### ASSIGNMENT
Your response should be an exact transcription of the data, images excluded.

Dataset items
########
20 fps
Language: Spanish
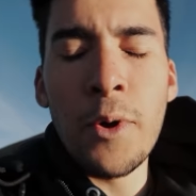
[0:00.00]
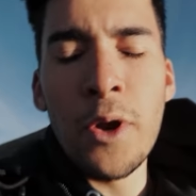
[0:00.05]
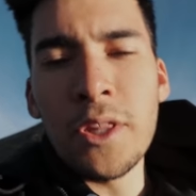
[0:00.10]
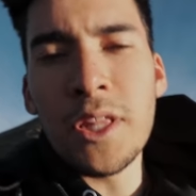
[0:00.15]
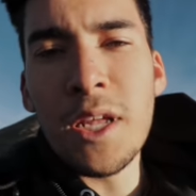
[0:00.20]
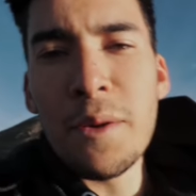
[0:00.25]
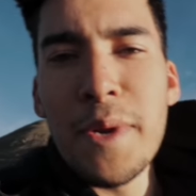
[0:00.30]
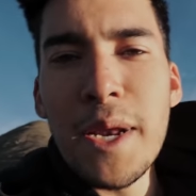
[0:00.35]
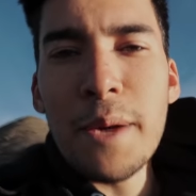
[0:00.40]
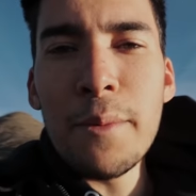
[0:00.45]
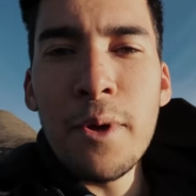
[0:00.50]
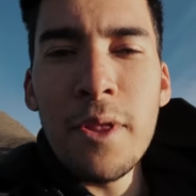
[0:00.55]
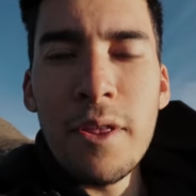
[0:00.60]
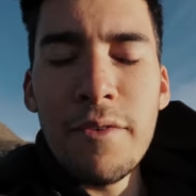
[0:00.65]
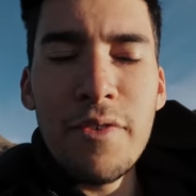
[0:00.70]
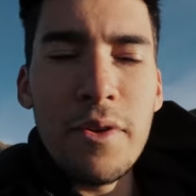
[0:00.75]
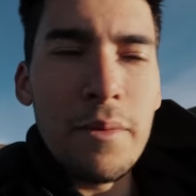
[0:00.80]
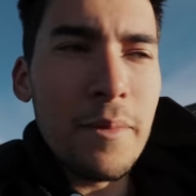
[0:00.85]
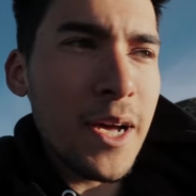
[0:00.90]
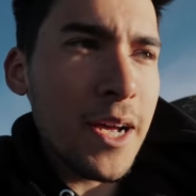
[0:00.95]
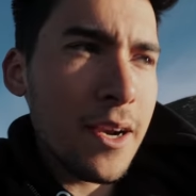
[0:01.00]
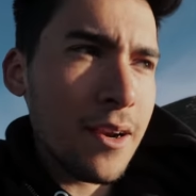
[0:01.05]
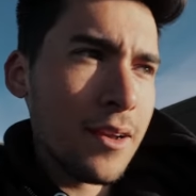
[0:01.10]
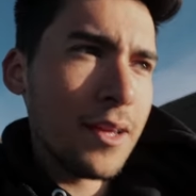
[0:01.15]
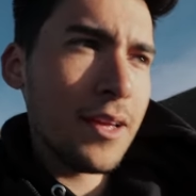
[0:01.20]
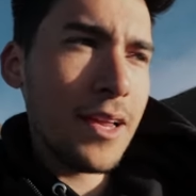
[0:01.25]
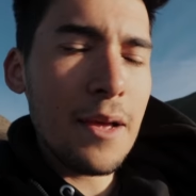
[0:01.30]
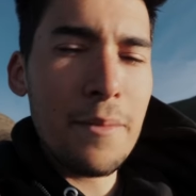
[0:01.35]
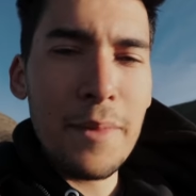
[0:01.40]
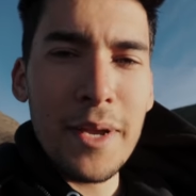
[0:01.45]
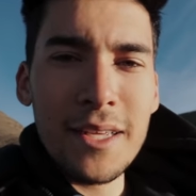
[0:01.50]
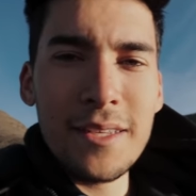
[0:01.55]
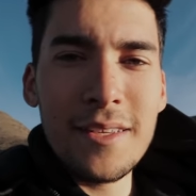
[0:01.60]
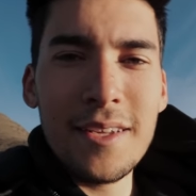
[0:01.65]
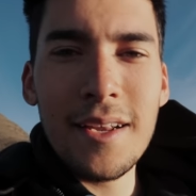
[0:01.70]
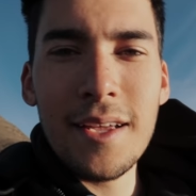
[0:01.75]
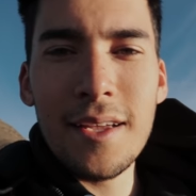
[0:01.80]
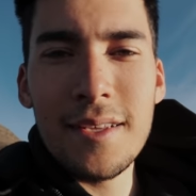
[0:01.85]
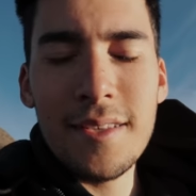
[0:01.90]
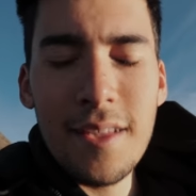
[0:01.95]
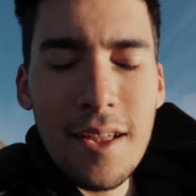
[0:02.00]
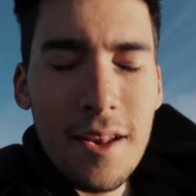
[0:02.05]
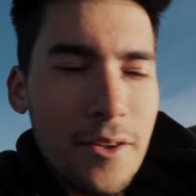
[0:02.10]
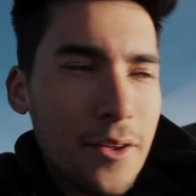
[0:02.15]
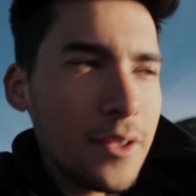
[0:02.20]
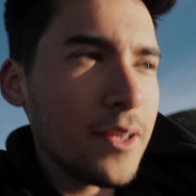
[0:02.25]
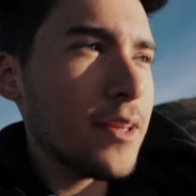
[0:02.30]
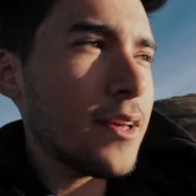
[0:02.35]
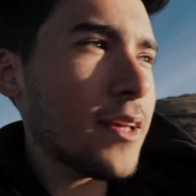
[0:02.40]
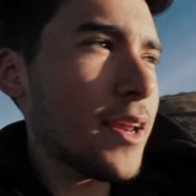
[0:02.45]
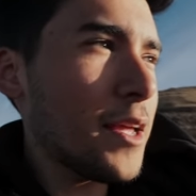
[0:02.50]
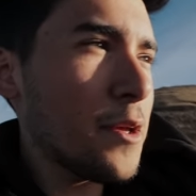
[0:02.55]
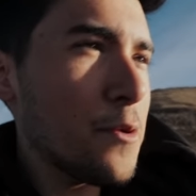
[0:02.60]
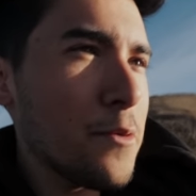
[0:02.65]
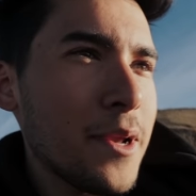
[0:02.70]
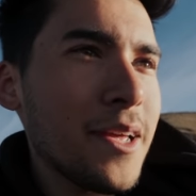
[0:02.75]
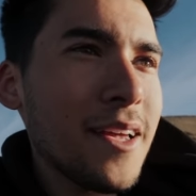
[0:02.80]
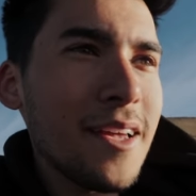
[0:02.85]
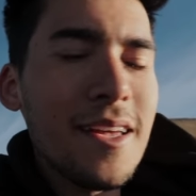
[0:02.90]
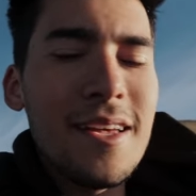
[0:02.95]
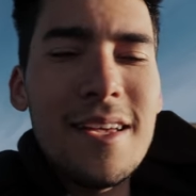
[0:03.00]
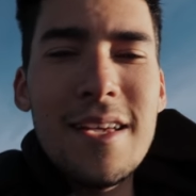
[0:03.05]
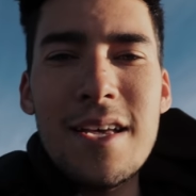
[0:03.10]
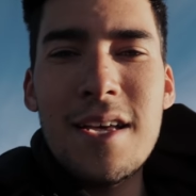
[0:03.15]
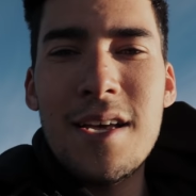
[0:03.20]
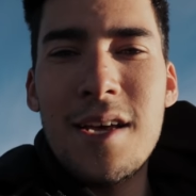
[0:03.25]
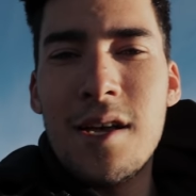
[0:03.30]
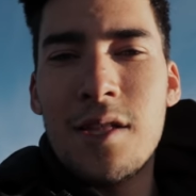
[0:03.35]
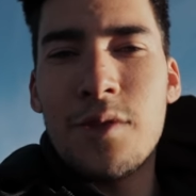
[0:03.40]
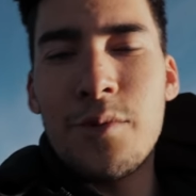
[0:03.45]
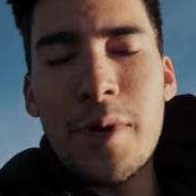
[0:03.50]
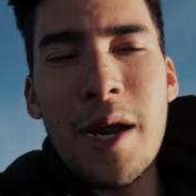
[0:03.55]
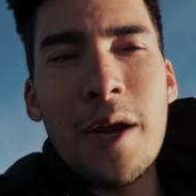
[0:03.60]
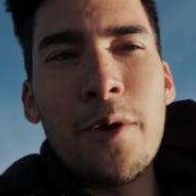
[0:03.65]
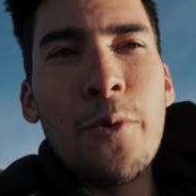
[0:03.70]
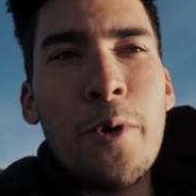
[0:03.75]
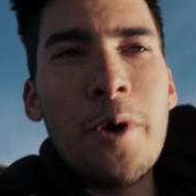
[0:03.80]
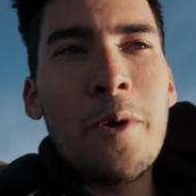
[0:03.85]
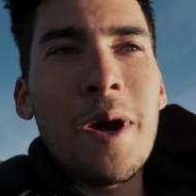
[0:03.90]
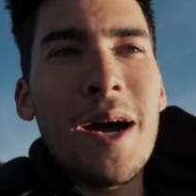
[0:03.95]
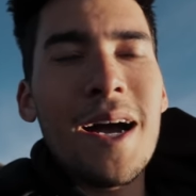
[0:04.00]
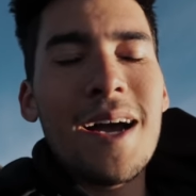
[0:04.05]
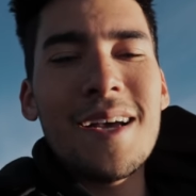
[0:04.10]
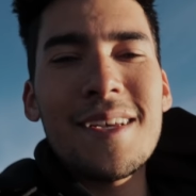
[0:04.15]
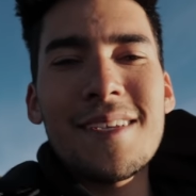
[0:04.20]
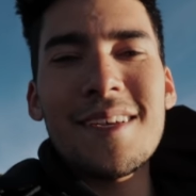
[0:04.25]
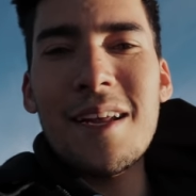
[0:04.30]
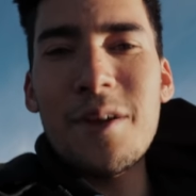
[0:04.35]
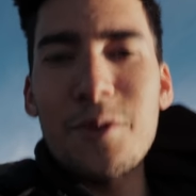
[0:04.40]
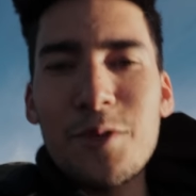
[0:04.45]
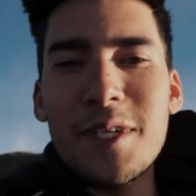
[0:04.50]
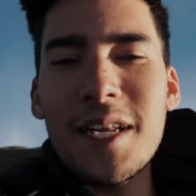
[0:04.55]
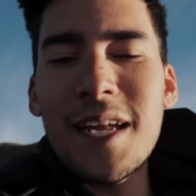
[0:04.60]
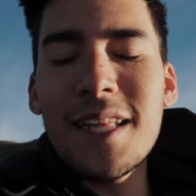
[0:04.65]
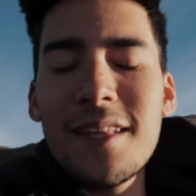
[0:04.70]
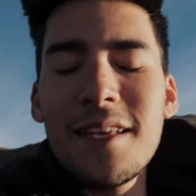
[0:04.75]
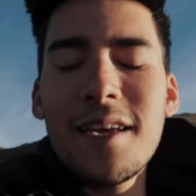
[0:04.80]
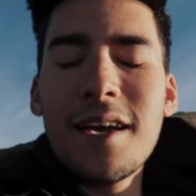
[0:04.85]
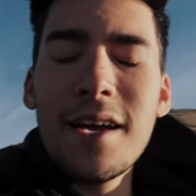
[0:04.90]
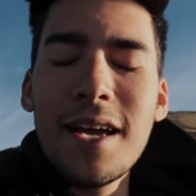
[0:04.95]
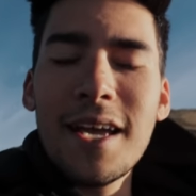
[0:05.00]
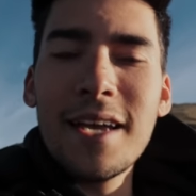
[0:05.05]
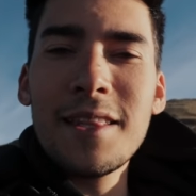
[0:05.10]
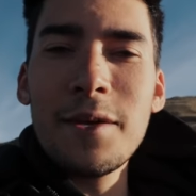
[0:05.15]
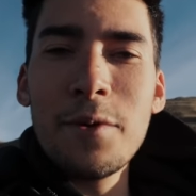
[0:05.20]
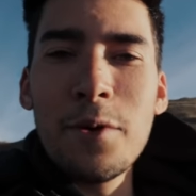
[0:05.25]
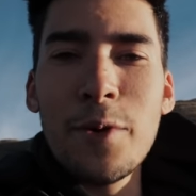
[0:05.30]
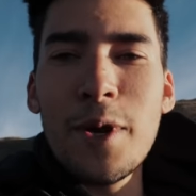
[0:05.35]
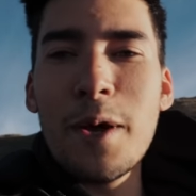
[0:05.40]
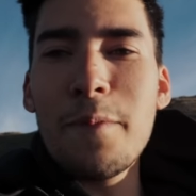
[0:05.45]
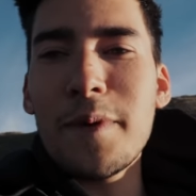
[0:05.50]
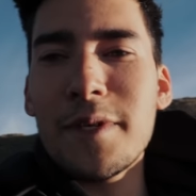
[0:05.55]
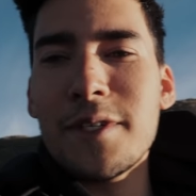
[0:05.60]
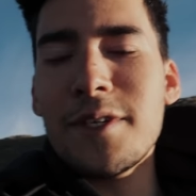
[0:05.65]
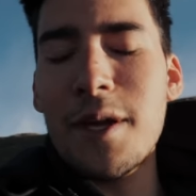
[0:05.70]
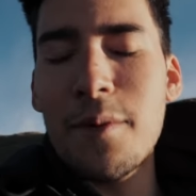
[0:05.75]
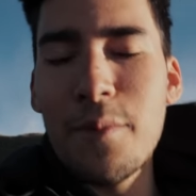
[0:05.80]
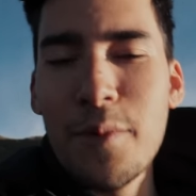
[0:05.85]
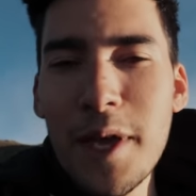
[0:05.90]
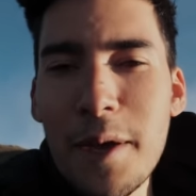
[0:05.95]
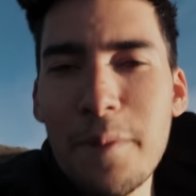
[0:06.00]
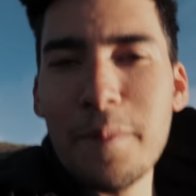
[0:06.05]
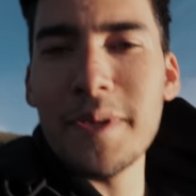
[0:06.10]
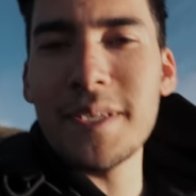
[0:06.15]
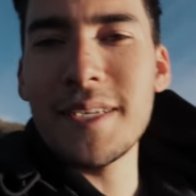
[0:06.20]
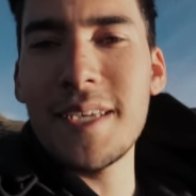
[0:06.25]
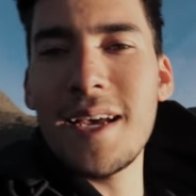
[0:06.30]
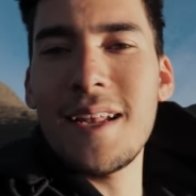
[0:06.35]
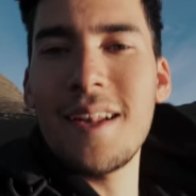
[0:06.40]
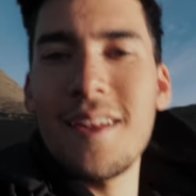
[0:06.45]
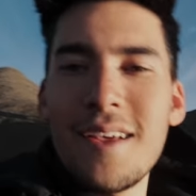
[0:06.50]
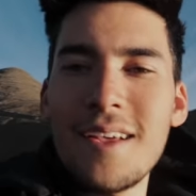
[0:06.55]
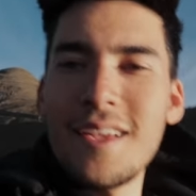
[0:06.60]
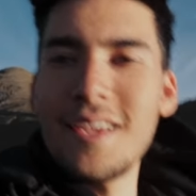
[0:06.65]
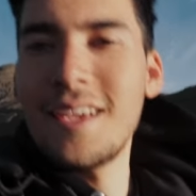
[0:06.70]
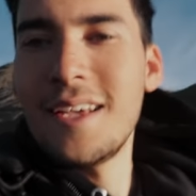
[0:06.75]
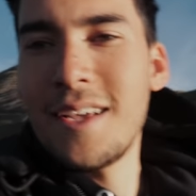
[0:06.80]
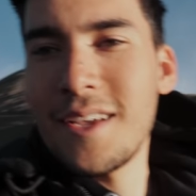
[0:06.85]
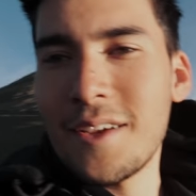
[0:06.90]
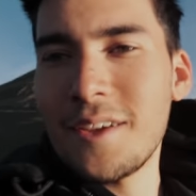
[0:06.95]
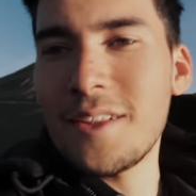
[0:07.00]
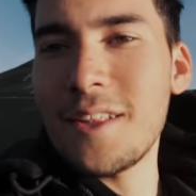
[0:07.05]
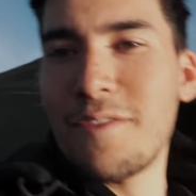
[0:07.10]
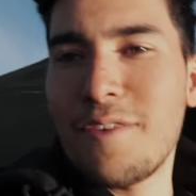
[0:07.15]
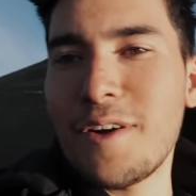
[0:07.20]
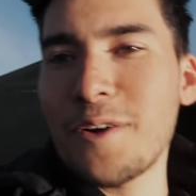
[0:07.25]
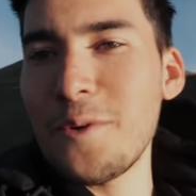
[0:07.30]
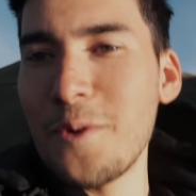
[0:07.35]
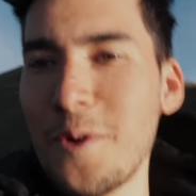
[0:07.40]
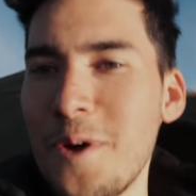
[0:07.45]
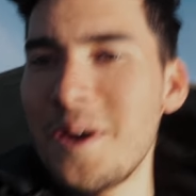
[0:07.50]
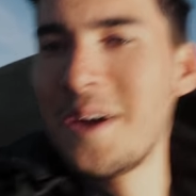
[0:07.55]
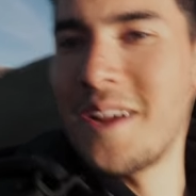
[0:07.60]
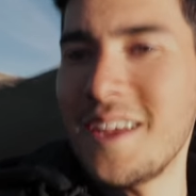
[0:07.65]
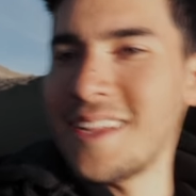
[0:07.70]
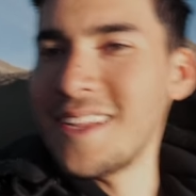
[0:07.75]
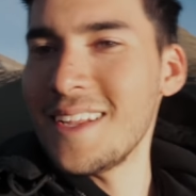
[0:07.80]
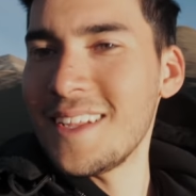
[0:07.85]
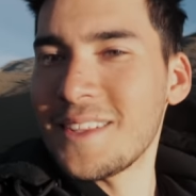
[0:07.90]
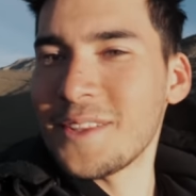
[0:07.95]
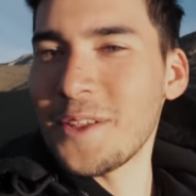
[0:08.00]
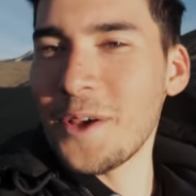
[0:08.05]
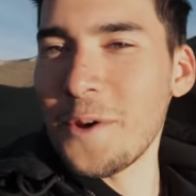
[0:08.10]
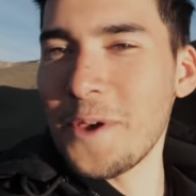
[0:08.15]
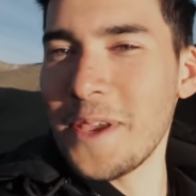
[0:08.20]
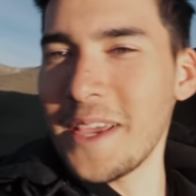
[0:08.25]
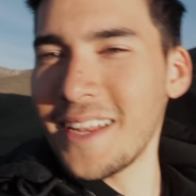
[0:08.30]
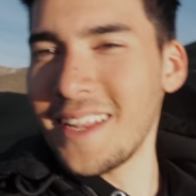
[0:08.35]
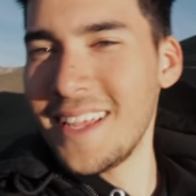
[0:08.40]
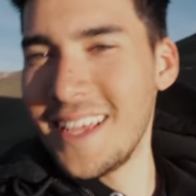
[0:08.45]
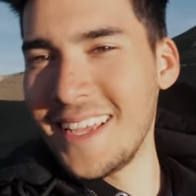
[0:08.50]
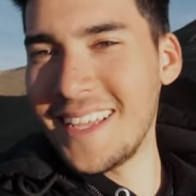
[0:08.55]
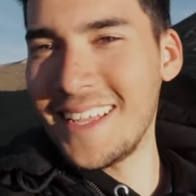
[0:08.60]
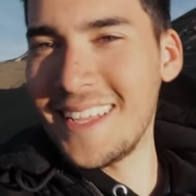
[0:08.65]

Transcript: bueno, y terminamos de filmar el amanecer que salió increíble unas nubes bajas alucinantes y acá estamos con una persona muy especial. ¿Qué onda, Facu? ¿Todo bien?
########
### RESPONSE TO THIS EXERCISE
20 fps
Language: Spanish
[0:00.00]
[0:00.05]
[0:00.10]
[0:00.15]
[0:00.20]
[0:00.25]
[0:00.30]
[0:00.35]
[0:00.40]
[0:00.45]
[0:00.50]
[0:00.55]
[0:00.60]
[0:00.65]
[0:00.70]
[0:00.75]
[0:00.80]
[0:00.85]
[0:00.90]
[0:00.95]
[0:01.00]
[0:01.05]
[0:01.10]
[0:01.15]
[0:01.20]
[0:01.25]
[0:01.30]
[0:01.35]
[0:01.40]
[0:01.45]
[0:01.50]
[0:01.55]
[0:01.60]
[0:01.65]
[0:01.70]
[0:01.75]
[0:01.80]
[0:01.85]
[0:01.90]
[0:01.95]
[0:02.00]
[0:02.05]
[0:02.10]
[0:02.15]
[0:02.20]
[0:02.25]
[0:02.30]
[0:02.35]
[0:02.40]
[0:02.45]
[0:02.50]
[0:02.55]
[0:02.60]
[0:02.65]
[0:02.70]
[0:02.75]
[0:02.80]
[0:02.85]
[0:02.90]
[0:02.95]
[0:03.00]
[0:03.05]
[0:03.10]
[0:03.15]
[0:03.20]
[0:03.25]
[0:03.30]
[0:03.35]
[0:03.40]
[0:03.45]
[0:03.50]
[0:03.55]
[0:03.60]
[0:03.65]
[0:03.70]
[0:03.75]
[0:03.80]
[0:03.85]
[0:03.90]
[0:03.95]
[0:04.00]
[0:04.05]
[0:04.10]
[0:04.15]
[0:04.20]
[0:04.25]
[0:04.30]
[0:04.35]
[0:04.40]
[0:04.45]
[0:04.50]
[0:04.55]
[0:04.60]
[0:04.65]
[0:04.70]
[0:04.75]
[0:04.80]
[0:04.85]
[0:04.90]
[0:04.95]
[0:05.00]
[0:05.05]
[0:05.10]
[0:05.15]
[0:05.20]
[0:05.25]
[0:05.30]
[0:05.35]
[0:05.40]
[0:05.45]
[0:05.50]
[0:05.55]
[0:05.60]
[0:05.65]
[0:05.70]
[0:05.75]
[0:05.80]
[0:05.85]
[0:05.90]
[0:05.95]
[0:06.00]
[0:06.05]
[0:06.10]
[0:06.15]
[0:06.20]
[0:06.25]
[0:06.30]
[0:06.35]
[0:06.40]
[0:06.45]
[0:06.50]
[0:06.55]
[0:06.60]
[0:06.65]
[0:06.70]
[0:06.75]
[0:06.80]
[0:06.85]
[0:06.90]
[0:06.95]
[0:07.00]
[0:07.05]
[0:07.10]
[0:07.15]
[0:07.20]
[0:07.25]
[0:07.30]
[0:07.35]
[0:07.40]
[0:07.45]
[0:07.50]
[0:07.55]
[0:07.60]
[0:07.65]
[0:07.70]
[0:07.75]
[0:07.80]
[0:07.85]
[0:07.90]
[0:07.95]
[0:08.00]
[0:08.05]
[0:08.10]
[0:08.15]
[0:08.20]
[0:08.25]
[0:08.30]
[0:08.35]
[0:08.40]
[0:08.45]
[0:08.50]
[0:08.55]
[0:08.60]
[0:08.65]

Transcript: bueno, y terminamos de filmar el amanecer que salió increíble unas nubes bajas alucinantes y acá estamos con una persona muy especial. ¿Qué onda, Facu? ¿Todo bien?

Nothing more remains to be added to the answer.